Le Pape exhorte les Chrétiens à faire de la politique

François: “Moi, je ne voulais pas faire le pape”

Afp

Mis en ligne le 07/06/2013

Le pape s’est également exprimé sur la crise économique: “La crise que nous vivons est la crise de la personne, qui ne compte plus, seul l’argent compte.”

 

Le pape François a plaisanté sur les difficultés de son métier vendredi à Rome devant des milliers de jeunes élèves et enseignants des écoles jésuites, affirmant qu’il ne voulait pas vraiment devenir le chef de l’Eglise catholique.

Répondant à la question d’un enfant, il a expliqué sur un ton léger: “quelqu’un qui aurait voulu, qui aurait eu envie d’être pape, Dieu ne l’aurait pas béni. Moi je ne voulais pas faire le pape”.

Le pape élu le 13 mars recevait plus de 9.000 personnes, des élèves d’écoles jésuites et leurs familles, des anciens élèves et enseignants d’Italie et d’Albanie.
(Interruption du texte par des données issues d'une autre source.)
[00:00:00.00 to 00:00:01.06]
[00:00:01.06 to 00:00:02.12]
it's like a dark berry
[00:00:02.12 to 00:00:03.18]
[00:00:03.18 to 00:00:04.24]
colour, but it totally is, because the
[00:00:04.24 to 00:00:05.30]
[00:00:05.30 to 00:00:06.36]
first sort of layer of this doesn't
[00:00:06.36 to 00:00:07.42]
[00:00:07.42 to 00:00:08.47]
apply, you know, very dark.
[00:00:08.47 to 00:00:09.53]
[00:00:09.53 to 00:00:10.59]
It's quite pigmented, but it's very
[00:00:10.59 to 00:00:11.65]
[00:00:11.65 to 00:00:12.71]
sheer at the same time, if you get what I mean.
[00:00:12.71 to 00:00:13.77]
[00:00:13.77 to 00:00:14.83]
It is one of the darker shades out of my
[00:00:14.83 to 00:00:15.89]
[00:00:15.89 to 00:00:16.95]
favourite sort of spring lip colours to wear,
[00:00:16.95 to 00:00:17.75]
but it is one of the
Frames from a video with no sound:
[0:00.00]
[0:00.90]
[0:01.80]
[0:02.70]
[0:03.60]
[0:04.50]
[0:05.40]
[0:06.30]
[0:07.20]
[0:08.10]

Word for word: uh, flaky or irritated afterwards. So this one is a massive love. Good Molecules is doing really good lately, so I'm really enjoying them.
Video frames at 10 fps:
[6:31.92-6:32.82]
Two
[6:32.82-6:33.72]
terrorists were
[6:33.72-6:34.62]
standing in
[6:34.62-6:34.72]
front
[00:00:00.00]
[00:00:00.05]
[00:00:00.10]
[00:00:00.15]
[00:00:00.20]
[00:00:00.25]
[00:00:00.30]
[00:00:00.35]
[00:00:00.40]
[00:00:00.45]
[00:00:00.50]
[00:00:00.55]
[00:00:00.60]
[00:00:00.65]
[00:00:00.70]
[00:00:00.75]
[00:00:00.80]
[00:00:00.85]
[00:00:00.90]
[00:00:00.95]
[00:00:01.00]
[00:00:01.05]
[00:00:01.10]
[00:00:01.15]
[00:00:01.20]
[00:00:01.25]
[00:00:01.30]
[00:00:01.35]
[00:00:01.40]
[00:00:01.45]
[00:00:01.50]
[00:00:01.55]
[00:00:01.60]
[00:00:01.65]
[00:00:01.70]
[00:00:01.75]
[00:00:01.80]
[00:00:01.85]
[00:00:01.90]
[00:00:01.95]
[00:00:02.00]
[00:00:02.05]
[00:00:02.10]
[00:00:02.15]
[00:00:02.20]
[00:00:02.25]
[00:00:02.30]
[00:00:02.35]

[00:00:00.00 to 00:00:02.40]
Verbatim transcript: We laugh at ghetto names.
L’ancien archevêque de Buenos Aires est lui-même issu de la congrégation des Jésuites.

Il a répondu de façon improvisée et avec sa chaleur habituelle aux questions souvent directes et ingénues posées par les enfants.

Et à propos de son renoncement aux fastes de sa fonction, il s’est insurgé contre la persistance de grandes injustices: “dans ce monde qui offre tant de richesses, tant de ressources suffisantes pour nourrir tout le monde, on ne comprend pas qu’il y ait encore tant d’enfants affamés, sans éducation, tant de pauvres”.

Concernant la crise économique qui frappe durement l’Italie, il a souligné que “le monde entier vit un moment de crise”. “Mais il faut savoir lire cette crise”, a-t-il dit, soulignant que “c’est d’abord une crise de la valeur de la personne humaine”.

“La crise que nous vivons est la crise de la personne, qui ne compte plus, seul l’argent compte”, a-t-il martelé.

A cette assemblée de jeunes, il a tenu à dire “de ne pas se laisser voler l’espoir par l’esprit de vanité, l’orgueil…”. “Jésus s’est fait pauvre pour nous, la pauvreté sème l’espérance”, a-t-il dit.

Le pape a aussi exhorté les chrétiens à s’engager en politique. “C’est une obligation pour les chrétiens qui ne peuvent pas s’en laver les mains comme (Ponce) Pilate”. “La politique est la forme la plus haute de la charité car elle cherche le bien commun”, a-t-il dit.